Records from a dataset:
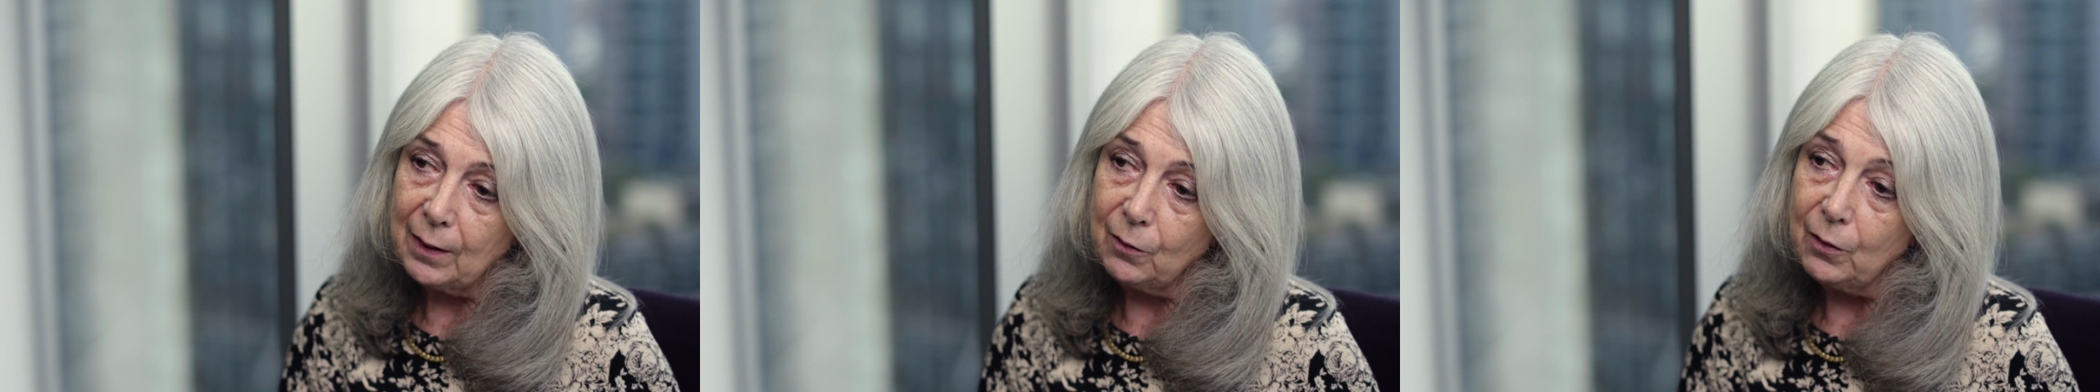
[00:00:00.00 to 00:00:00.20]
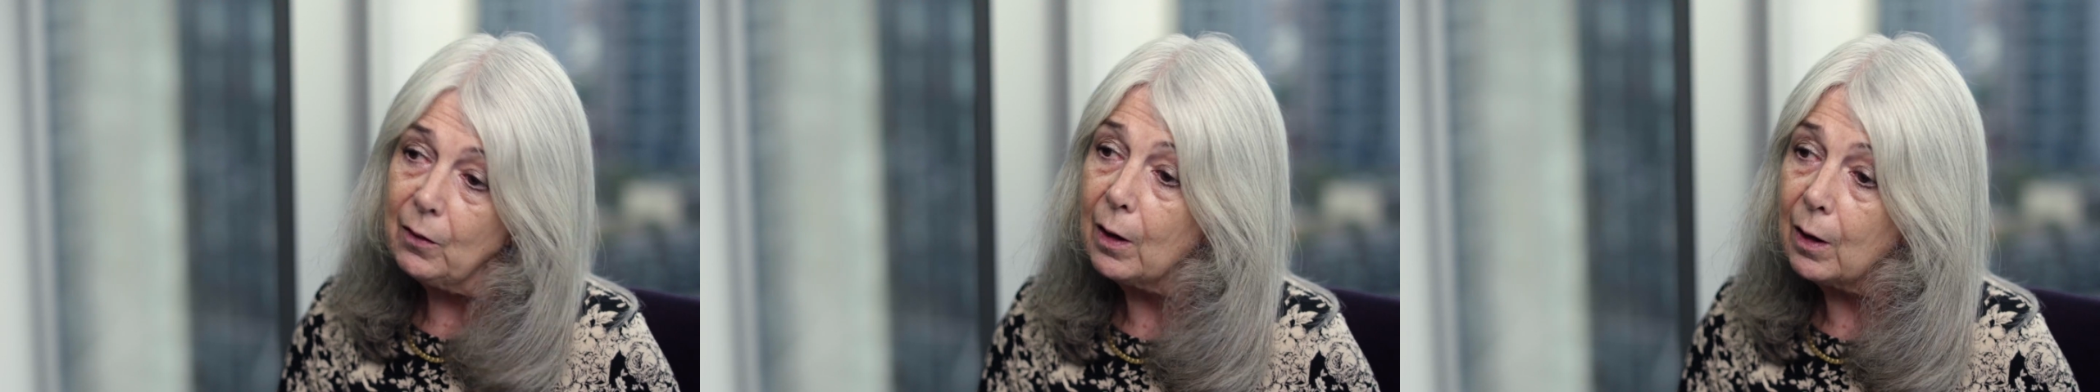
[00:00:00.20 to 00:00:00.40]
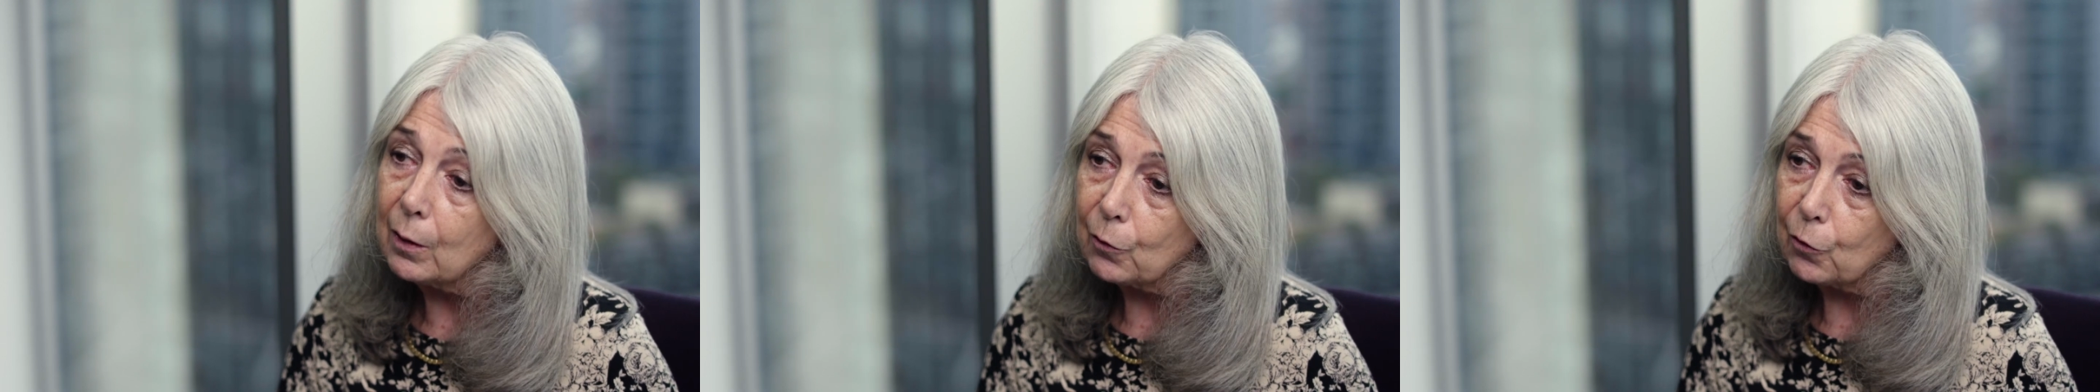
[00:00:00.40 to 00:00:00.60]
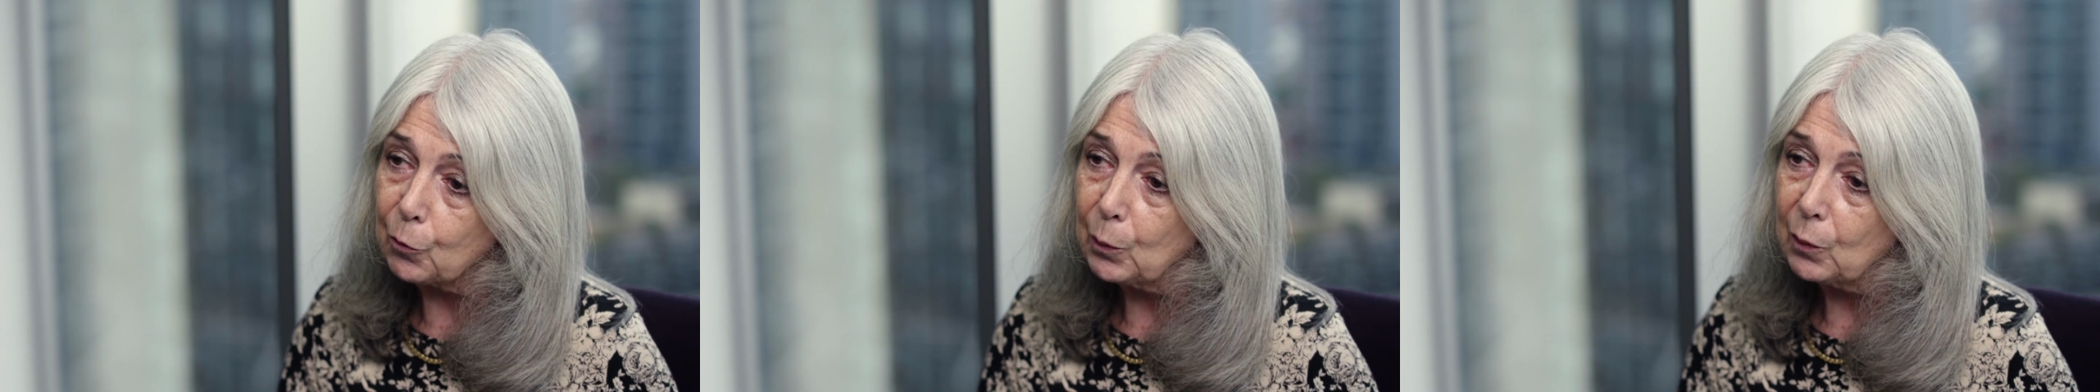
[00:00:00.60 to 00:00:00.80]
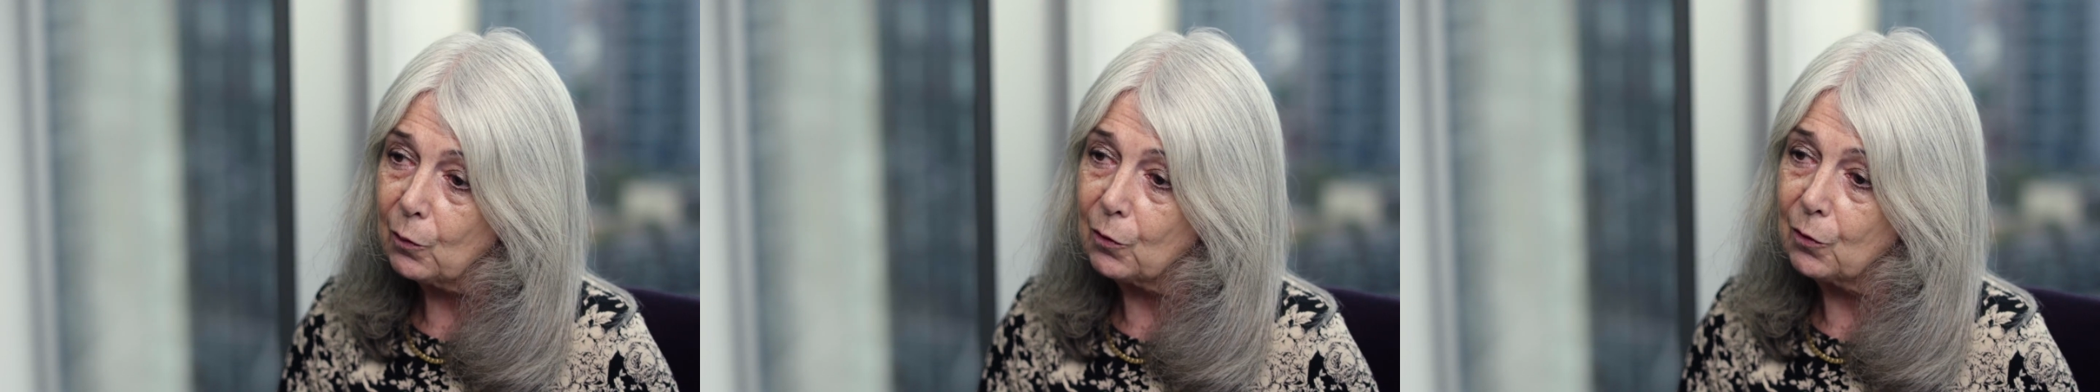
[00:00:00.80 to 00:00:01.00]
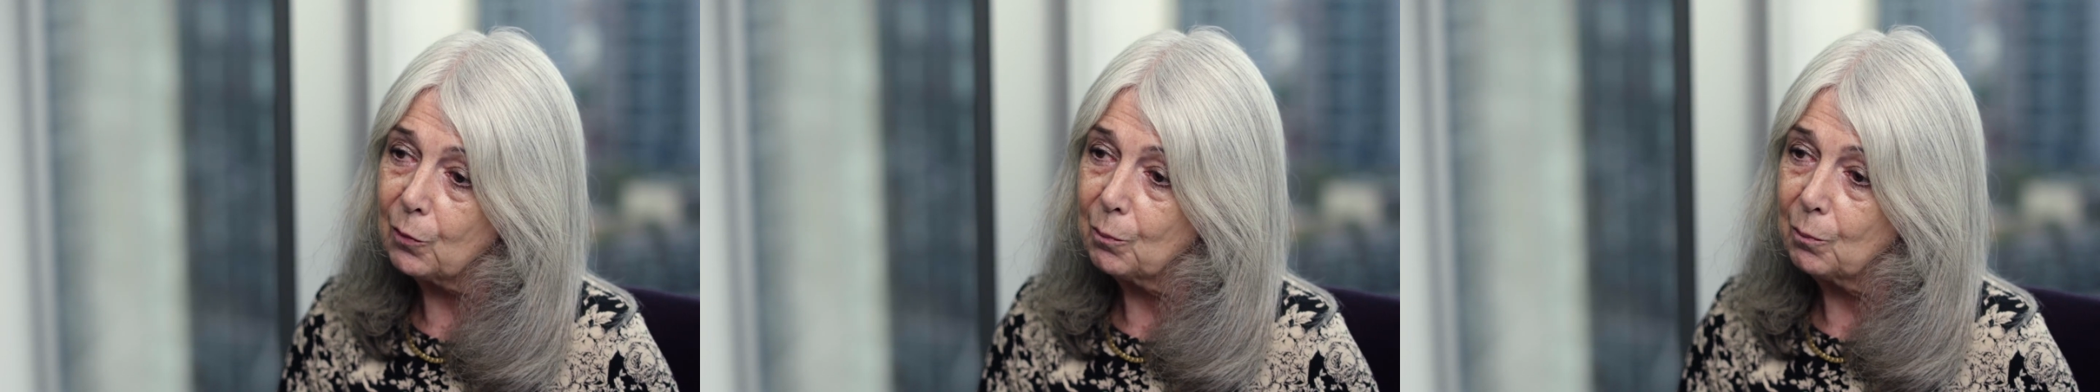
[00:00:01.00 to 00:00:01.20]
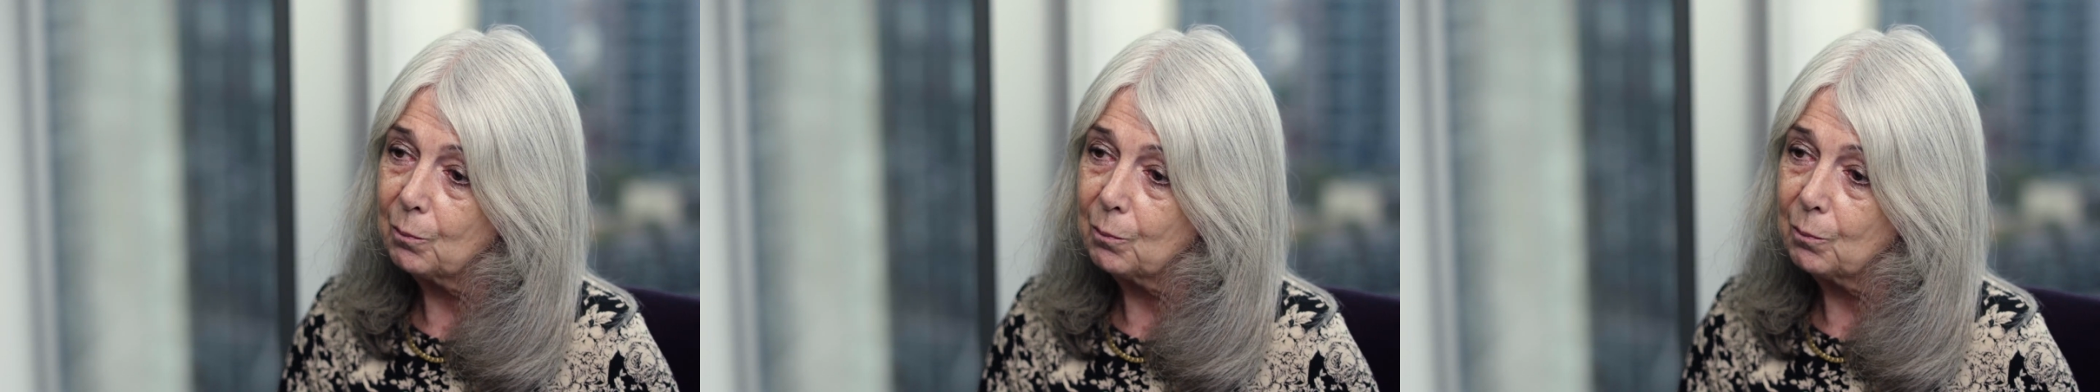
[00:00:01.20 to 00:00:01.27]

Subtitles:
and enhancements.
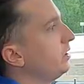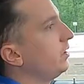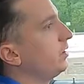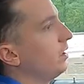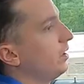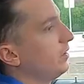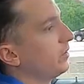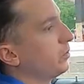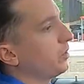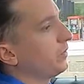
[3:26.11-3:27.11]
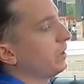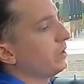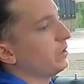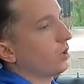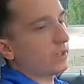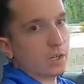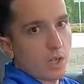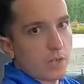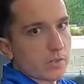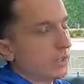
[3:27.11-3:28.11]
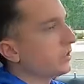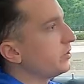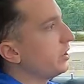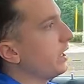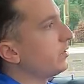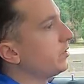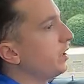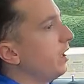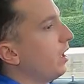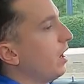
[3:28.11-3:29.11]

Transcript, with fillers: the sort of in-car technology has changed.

→ Activity:
Reproduce the data above word for word, but leave the images out.

→ Response to the task:
[00:00:00.00 to 00:00:00.20]
[00:00:00.20 to 00:00:00.40]
[00:00:00.40 to 00:00:00.60]
[00:00:00.60 to 00:00:00.80]
[00:00:00.80 to 00:00:01.00]
[00:00:01.00 to 00:00:01.20]
[00:00:01.20 to 00:00:01.27]

Subtitles:
and enhancements.
[3:26.11-3:27.11]
[3:27.11-3:28.11]
[3:28.11-3:29.11]

Transcript, with fillers: the sort of in-car technology has changed.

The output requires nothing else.